Selain gejala di atas, gangguan kecemasan umum juga ditandai dengan minimal tiga gejala berikut:

  • Merasa gelisah, tidak bersemangat seolah tersudut,
  • Merasa lelah (tidak sebanding dengan aktivitas),
  • Mudah tersinggung,
  • Meningkatnya ketegangan otot,
  • Mengalami gangguan tidur (termasuk sulit tidur atau selalu ingin tidur).

*Meskipun ada kriteria minimal 6 bulan, bukan berarti kita membiarkan gangguan kecemasan berlangsung begitu saja bahkan sampai terlambat untuk mendapat pertolongan. Tterlebih bila kecemasan tersebut mengganggu fungsi peran, fungsi sosial dan kesehatan.

Apa yang Bisa Kita Lakukan?

Kecemasan sebenarnya adalah soal persepsi. Bisa saja satu orang menganggap Corona sebagai bahaya bisa juga yang lain merasa bukan bahaya. Bila ada semacam gradasi kecemasan, bisa saja derajat kecemasan satu orang dengan orang lain berbeda meskipun pencetusnya sama yakni Corona.

Otak kita punya cara kerja yang unik. Ia akan menggiring kita pada data fakta yang kita yakini atau kita takutkan. Misalnya kita sudah mempersepsi Corona sebagai hal yang bahaya (secara mentah mentah), tanpa kita sadari pikiran kita, perilaku kita akan didorong untuk mencari informasi yang pro persepsi kita dan kadang mengabaikan sisi lain yang harusnya menjadi keseimbangan.

Oke, memang Corona berbahaya, tetapi bukan berarti tidak bisa dicegah dan disembuhkan. Kuncinya adalah menyediakan diri untuk membuka pikiran menerima informasi yang berimbang bukan hanya yang kita yakini saja.

Cari tahu dari sumber yang jelas dan bertanyalah pada orang yang berkompeten. Jadilah penyaring informasi yang “cerdas’. Jangan diterima begitu saja bila pemberi informasi bukan orang yang kredibel atau bukan ahlinya atau tidak jelas sumbernya. Lakukan pesan kesehatan yang dianjurkan pemerintah. Mari bahu membahu mencegah penyebaran virus ini.

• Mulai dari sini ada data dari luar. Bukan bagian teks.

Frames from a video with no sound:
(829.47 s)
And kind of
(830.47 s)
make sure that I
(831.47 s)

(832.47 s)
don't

Virus secara umum sangat terkait dengan kekebalan tubuh termasuk virus Corona. Sebenarnya tubuh kita mampu melawan virus apabila daya tahan tubuh baik. Daya tahan tubuh dijaga oleh tentara tubuh yang disebut antibodi. Antibodi yang kuat selain dipengaruhi oleh asupan makanan yang bergizi dan olah raga, juga dipengaruhi oleh mental emosional. Semakin kita stres dan cemas semakin melemahkan kekebalan tubuh.

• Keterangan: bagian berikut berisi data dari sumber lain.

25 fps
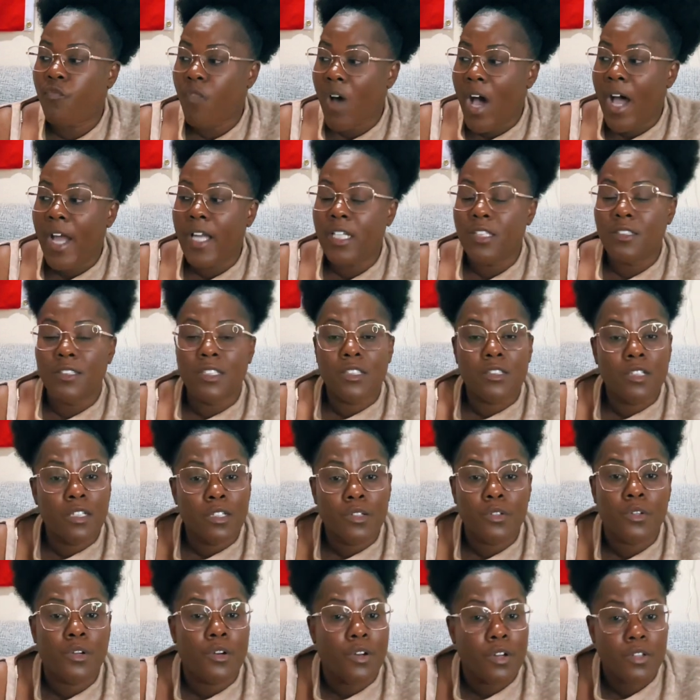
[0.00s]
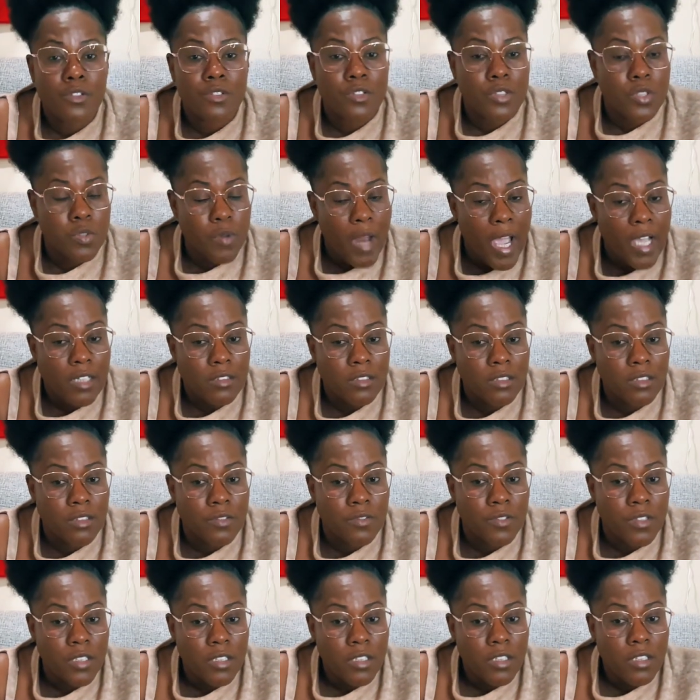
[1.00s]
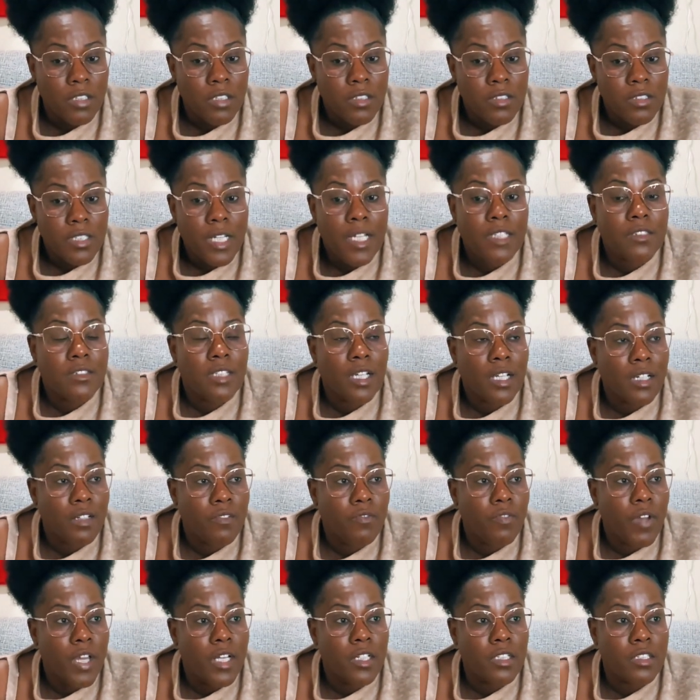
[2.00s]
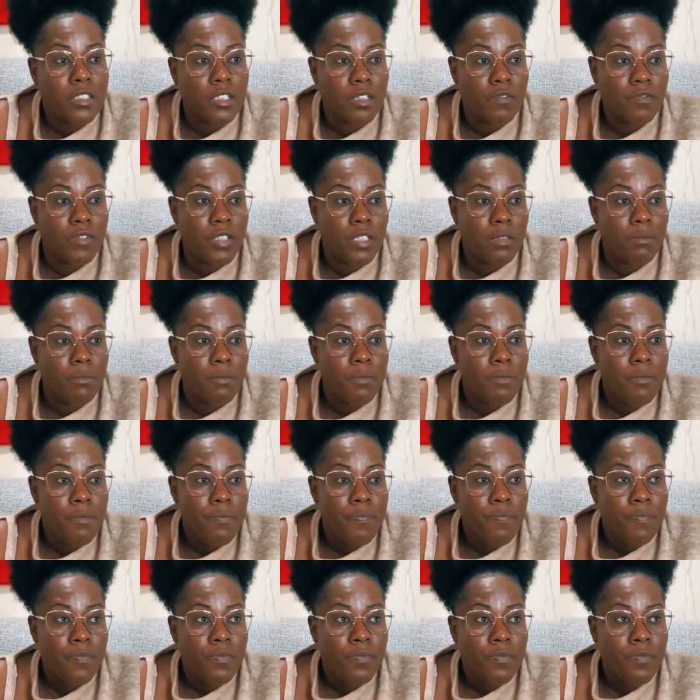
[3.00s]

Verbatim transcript: find these little girls attractive and take advantage of them.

Mari kita tetap waspada tanpa harus cemas berlebihan. Bila memang merasa ada yang “tidak beres” dalam tubuh kita segeralah ke dokter. Bila gangguan cemas sudah mengganggu fungsi peran, fungsi sosial bahkan melemahkan ketahanan tubuh datanglah juga ke dokter, psikolog dan psikiater.

Jangan lupa terus memohon pada Allah SWT agar diberikan kesehatan lahir batin, dihindarkan dari segala musibah dan diberikan kearifan serta kedamaian hati.

Teruslah berfikir positif, optimis dan tetaplah sehat. Karena sehat itu pilihan dan bahagia itu keputusan.

***

Ida Rochmawati, psikiater di RS PKU Muhammadiyah Wonosari Gunungkidul dan di RSUD Wonosari Gunungkidul dan aktivis LSM IMAJI (LSM yang bergerak di bidang kesehatan jiwa dan pencegahan bunuh diri di Gunungkidul, Yogyakarta)

@Salam hormat dan mendoakan teman-temanku yang pekerjaannya berisiko tinggi terpapar COVID 19. Semoga sehat selalu!